I looked for morals on how to guide myself within the shows that moved me.  Elfen Lied taught me to always be true to yourself and others.  Escaflowne demonstrated that no matter how misguided you are, it is never too late to correct your actions.  AIR showed me how easy it can be to hurt people.  Kino’s Journey revealed a world where it is possible to live simply taking joy in living.  Gunslinger Girl broke the boundaries of what it really means to be alive and human.

And last were three anime that were pivotal during my journey away from faith to the person I am today.

Ef – a tale of memories showed me the folly and shallowness of the Golden Rule that Jesus taught us.  I have subsequently written what I now call the Platinum Rule; it goes like this, “Do unto others as they wish you to do unto them.”  The Golden Rule selfishly believes that we all want the same.  But the Platinum Rule goes deeper and asks us to put ourselves in the shoes of others and then base our actions accordingly.
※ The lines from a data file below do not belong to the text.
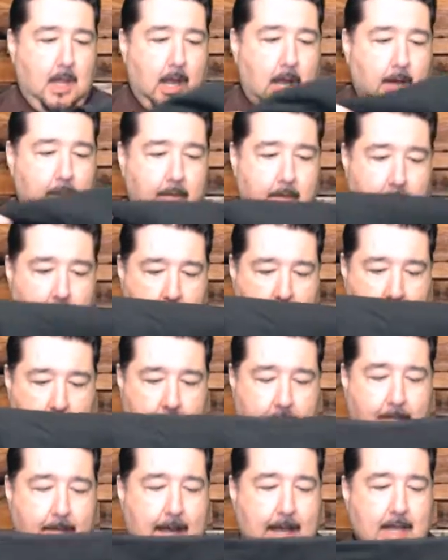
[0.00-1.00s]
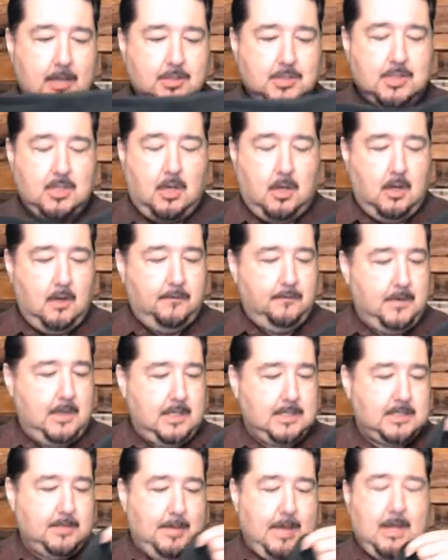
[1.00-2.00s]
The Bioscarf,
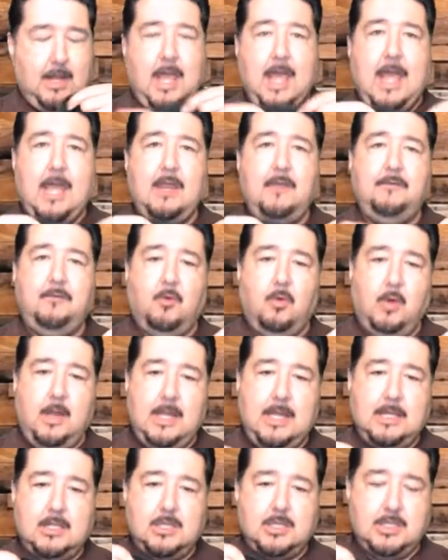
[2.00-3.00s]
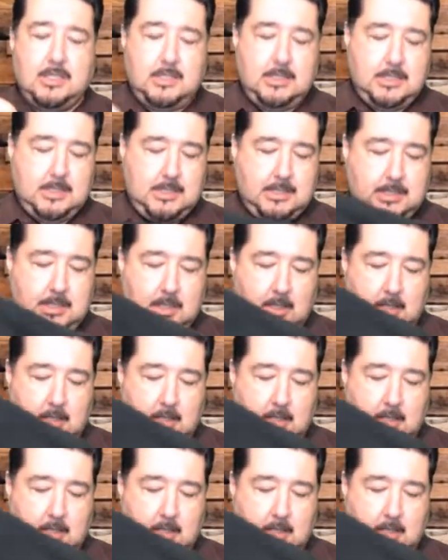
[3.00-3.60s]
it's about 84 inches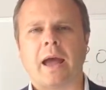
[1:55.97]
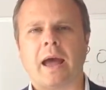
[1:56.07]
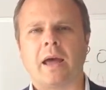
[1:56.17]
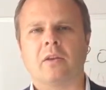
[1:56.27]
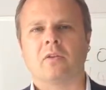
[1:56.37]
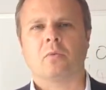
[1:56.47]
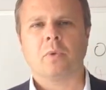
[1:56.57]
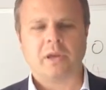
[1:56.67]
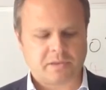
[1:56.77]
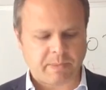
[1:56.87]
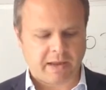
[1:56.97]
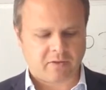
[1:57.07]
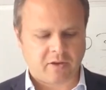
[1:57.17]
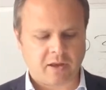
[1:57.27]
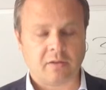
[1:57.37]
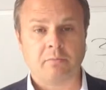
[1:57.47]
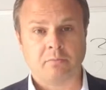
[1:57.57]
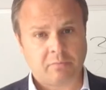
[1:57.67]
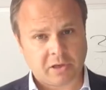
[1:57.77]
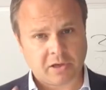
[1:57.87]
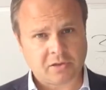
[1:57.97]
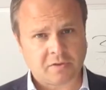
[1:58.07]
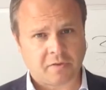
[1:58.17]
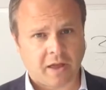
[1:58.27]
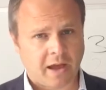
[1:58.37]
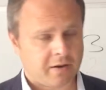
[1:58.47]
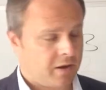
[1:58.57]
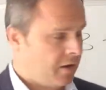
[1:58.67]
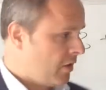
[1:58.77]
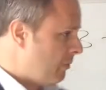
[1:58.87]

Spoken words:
and we expected, because of that, the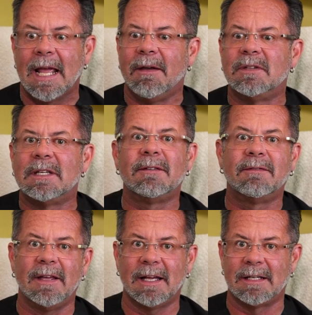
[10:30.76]
If you did a
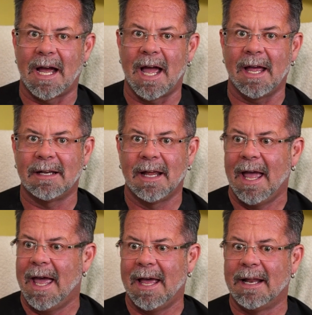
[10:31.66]
vegan diet
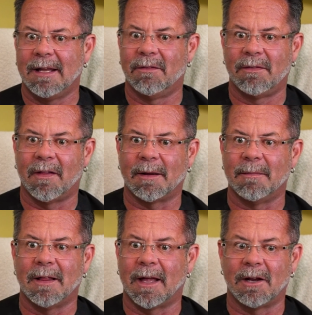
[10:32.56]
and you felt like
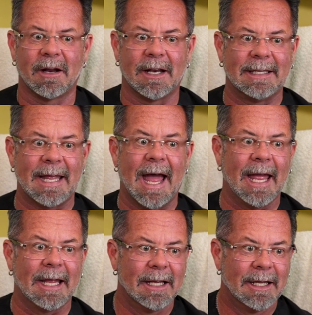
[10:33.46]
me, like you're going to
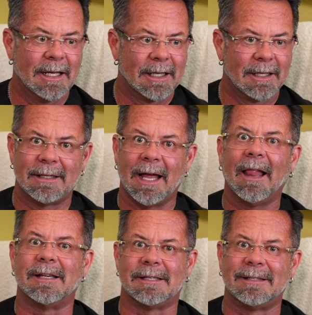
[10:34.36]
die,
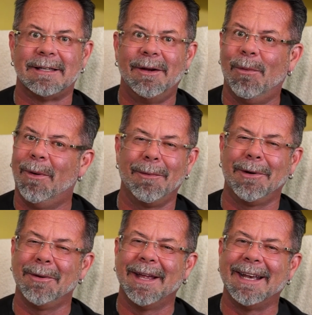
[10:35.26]
tell us, what
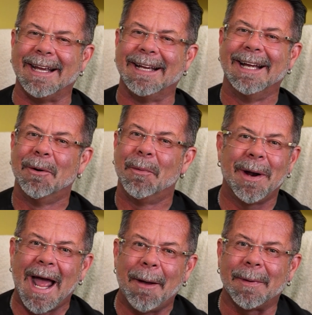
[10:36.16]
were you eating?
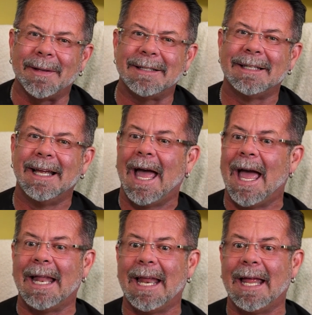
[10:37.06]
What happened?
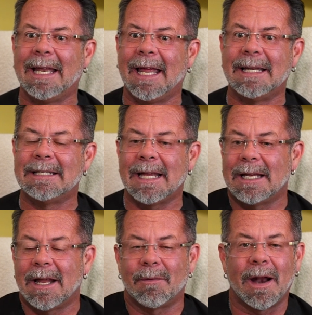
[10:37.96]
And
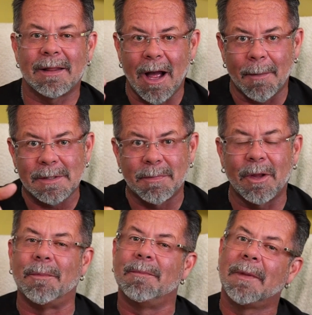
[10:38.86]
write in the comments
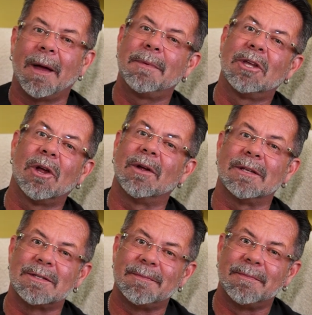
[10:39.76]
below. I'd be
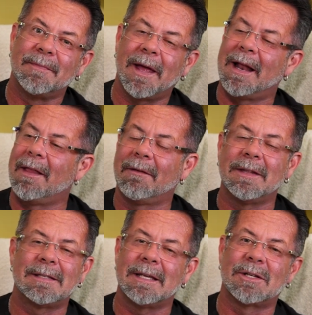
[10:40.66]
curious. And I love
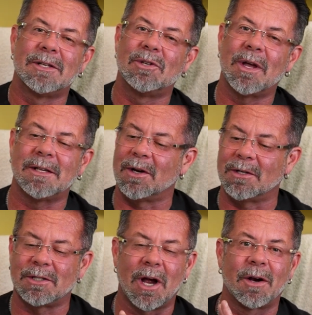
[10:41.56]
these things because you guys
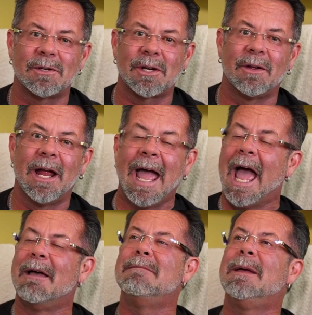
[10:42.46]
start to talk to each other
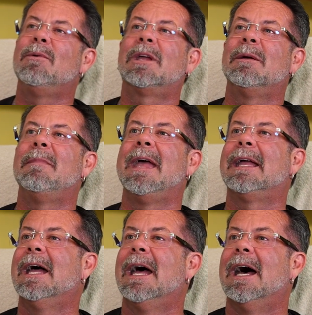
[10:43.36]
and maybe we can
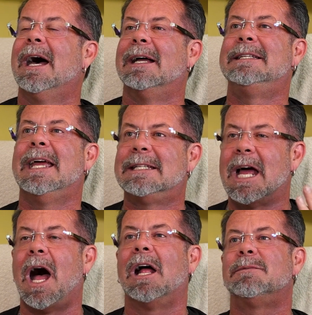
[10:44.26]
make a
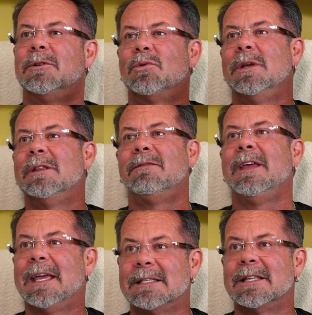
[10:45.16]
detente between the
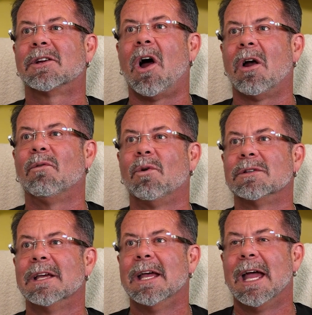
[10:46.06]
vegans and the
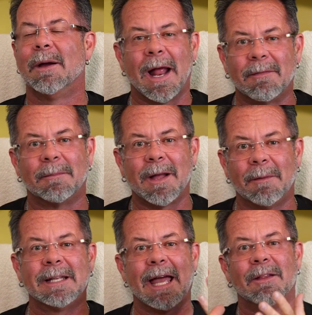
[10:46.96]
carnivores. We can have them
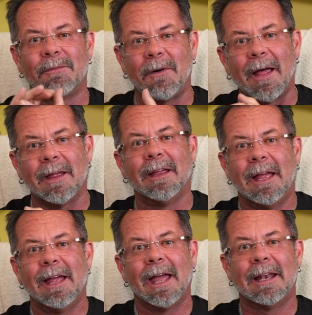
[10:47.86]
come together finally
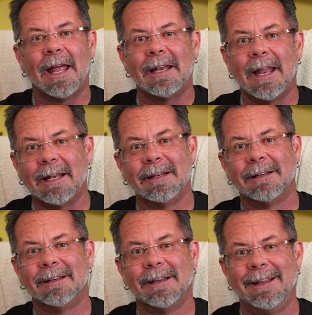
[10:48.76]

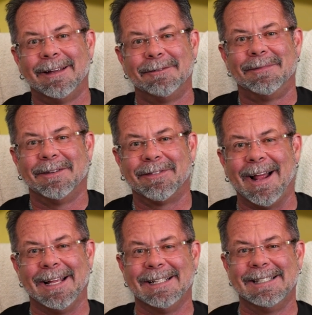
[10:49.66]
and be
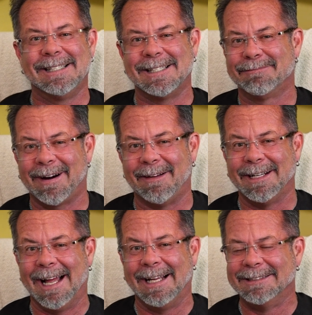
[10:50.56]
friends. Probably
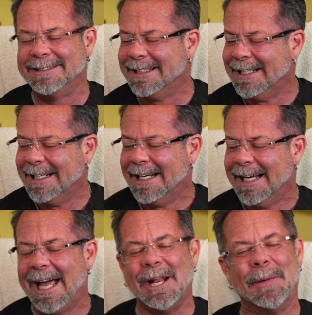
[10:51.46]
not.
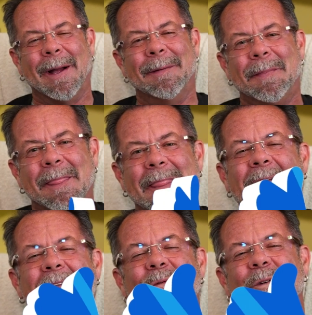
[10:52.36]
Anyway,
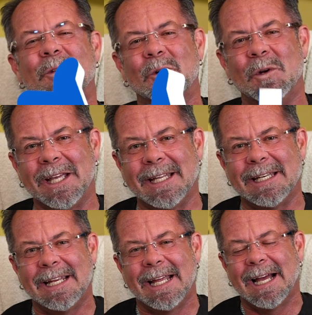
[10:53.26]
thank you for tuning in.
Many people tell me that the evil in Neon Genesis Evangelion are NERV and Seele.  But I couldn’t disagree more.  If Evangelion is based on the biblical creation story, then I can only see humanity as Frankenstein’s monster, left cold and abandoned to face the world alone with poor guidance and death lurking around each corner.  It is only the natural progression of things that the creations of a cruel god not only CAN rise up against their creator, but SHOULD rise up and be vindicated.  NERV and Seele are the heroes who will retake the future and freedom denied to us by the cruel hand of fate.

By now I had progressed quite far towards my path away from religion, but one final title would seal the deal.  The Melancholy of Suzumiya Haruhi shows how easy it is to create a god.  Finally it all clicked.  The fog that clouded my understanding cleared when I realized it was so simple.  A god didn’t create us in his image – we had created gods in our image.  And we could justify such a god’s existence by simply saying, “she doesn’t even know she’s god,” or “she just created the universe last night with all of our memories and history in place to give the illusion that we have been around much longer.”  This solidified for me that religion has no firm basis in reality and was a kind of doublethink that I needed to purge in order to live my life freed from hypocrisy.

I’d like to be clear on this.  Anime did not MAKE me an atheist.  Science, philosophy and my own critical thinking brought me down this path.  But anime certainly had a huge impact on my transformation from a confused catholic to the happy nonbeliever I am today.

P.S. My family knows about my atheism and I am on great terms with them.  I love them more than anything else in the world.